*** SUPPLIED RECORDS ***
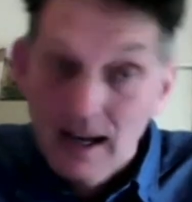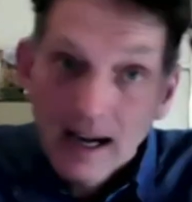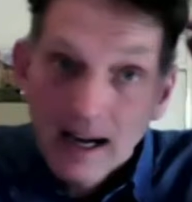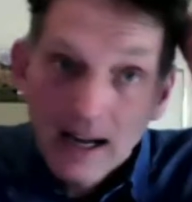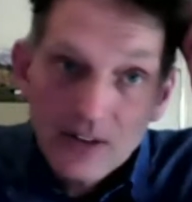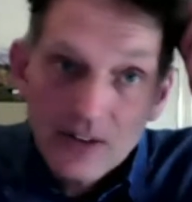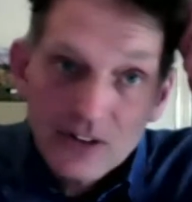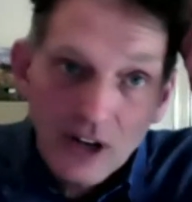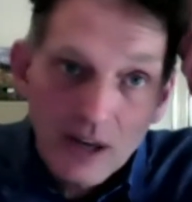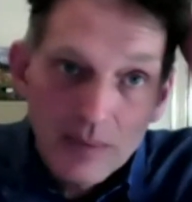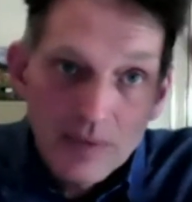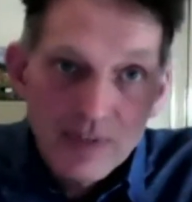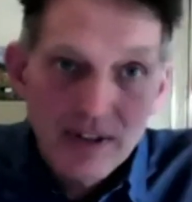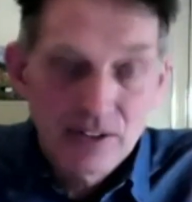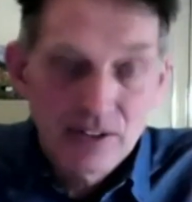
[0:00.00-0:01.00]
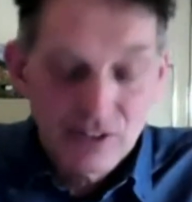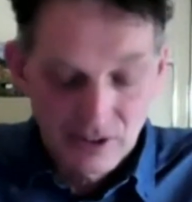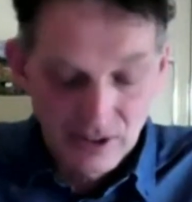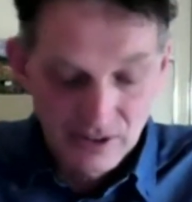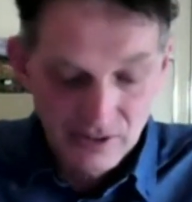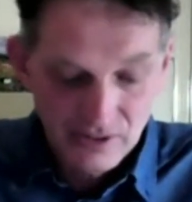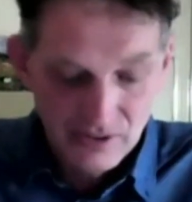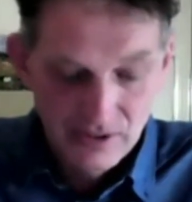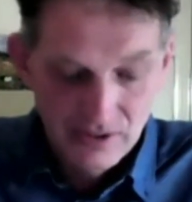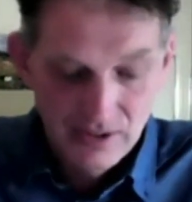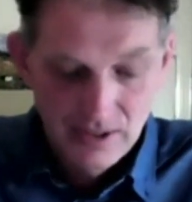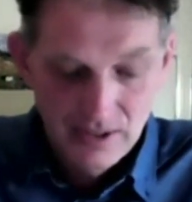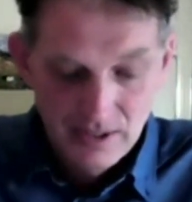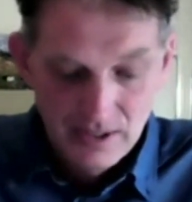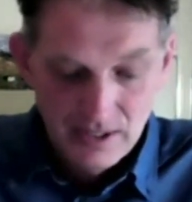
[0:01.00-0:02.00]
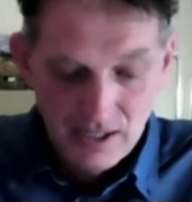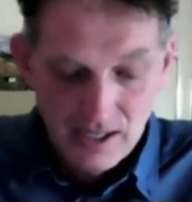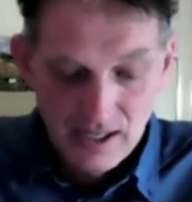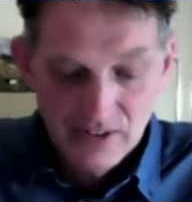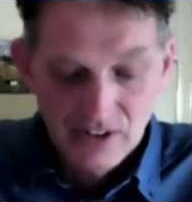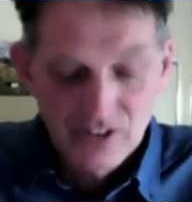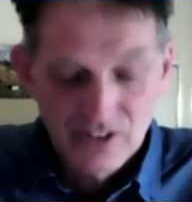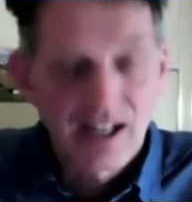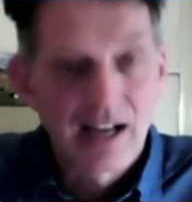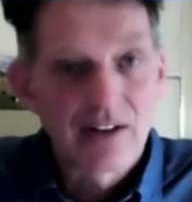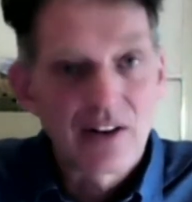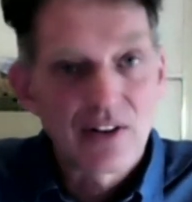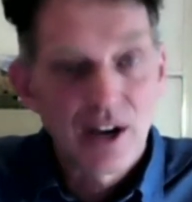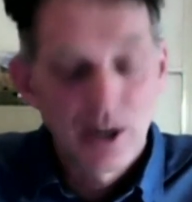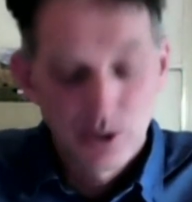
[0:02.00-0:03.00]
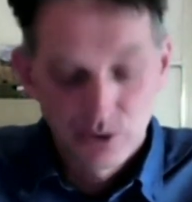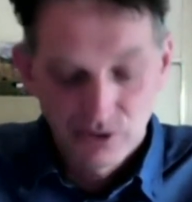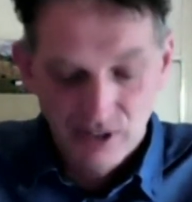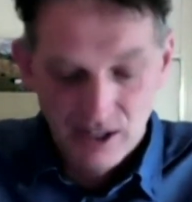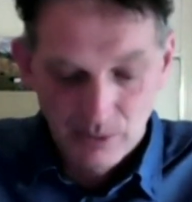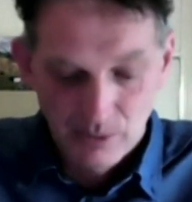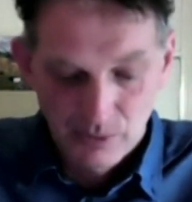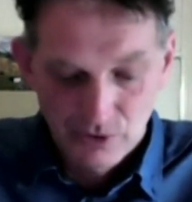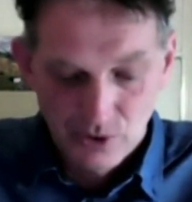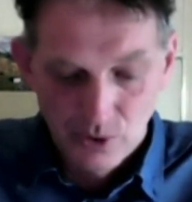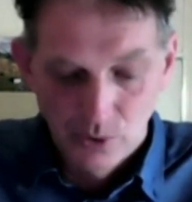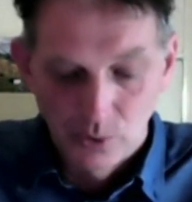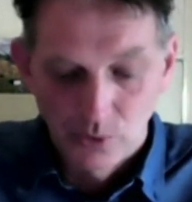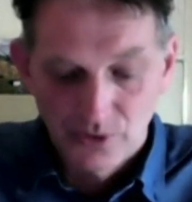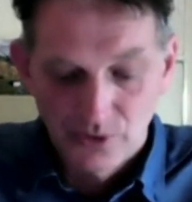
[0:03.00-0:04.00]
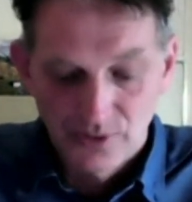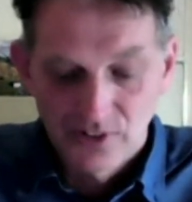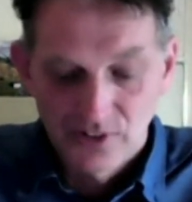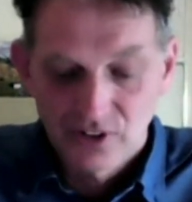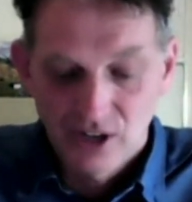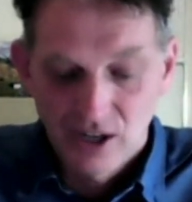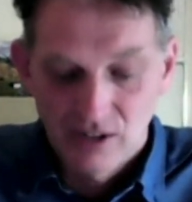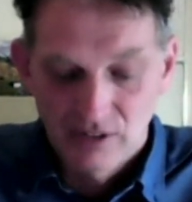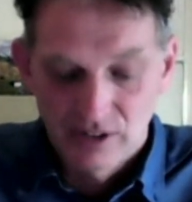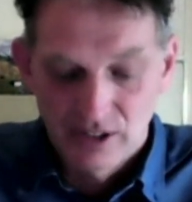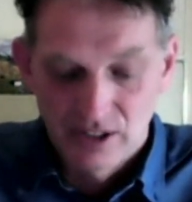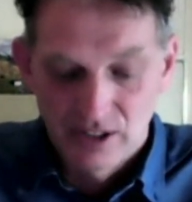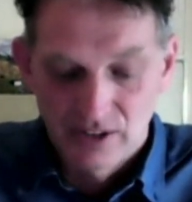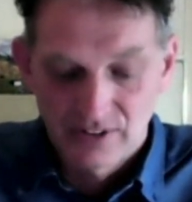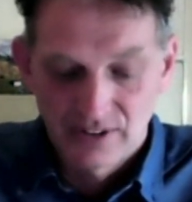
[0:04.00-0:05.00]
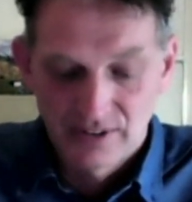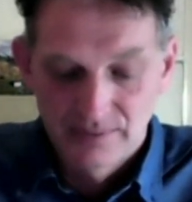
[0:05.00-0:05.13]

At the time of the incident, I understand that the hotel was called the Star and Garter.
*** End of SUPPLIED RECORDS ***
§ **TASK INSTRUCTIONS**
What must be output is the exact run of lines from the one holding "[0:01.00-0:02.00]" through the end of the entries above, both ends included, minus the pictures.

§ **RESULT FOR THIS TASK**
[0:01.00-0:02.00]
[0:02.00-0:03.00]
[0:03.00-0:04.00]
[0:04.00-0:05.00]
[0:05.00-0:05.13]

At the time of the incident, I understand that the hotel was called the Star and Garter.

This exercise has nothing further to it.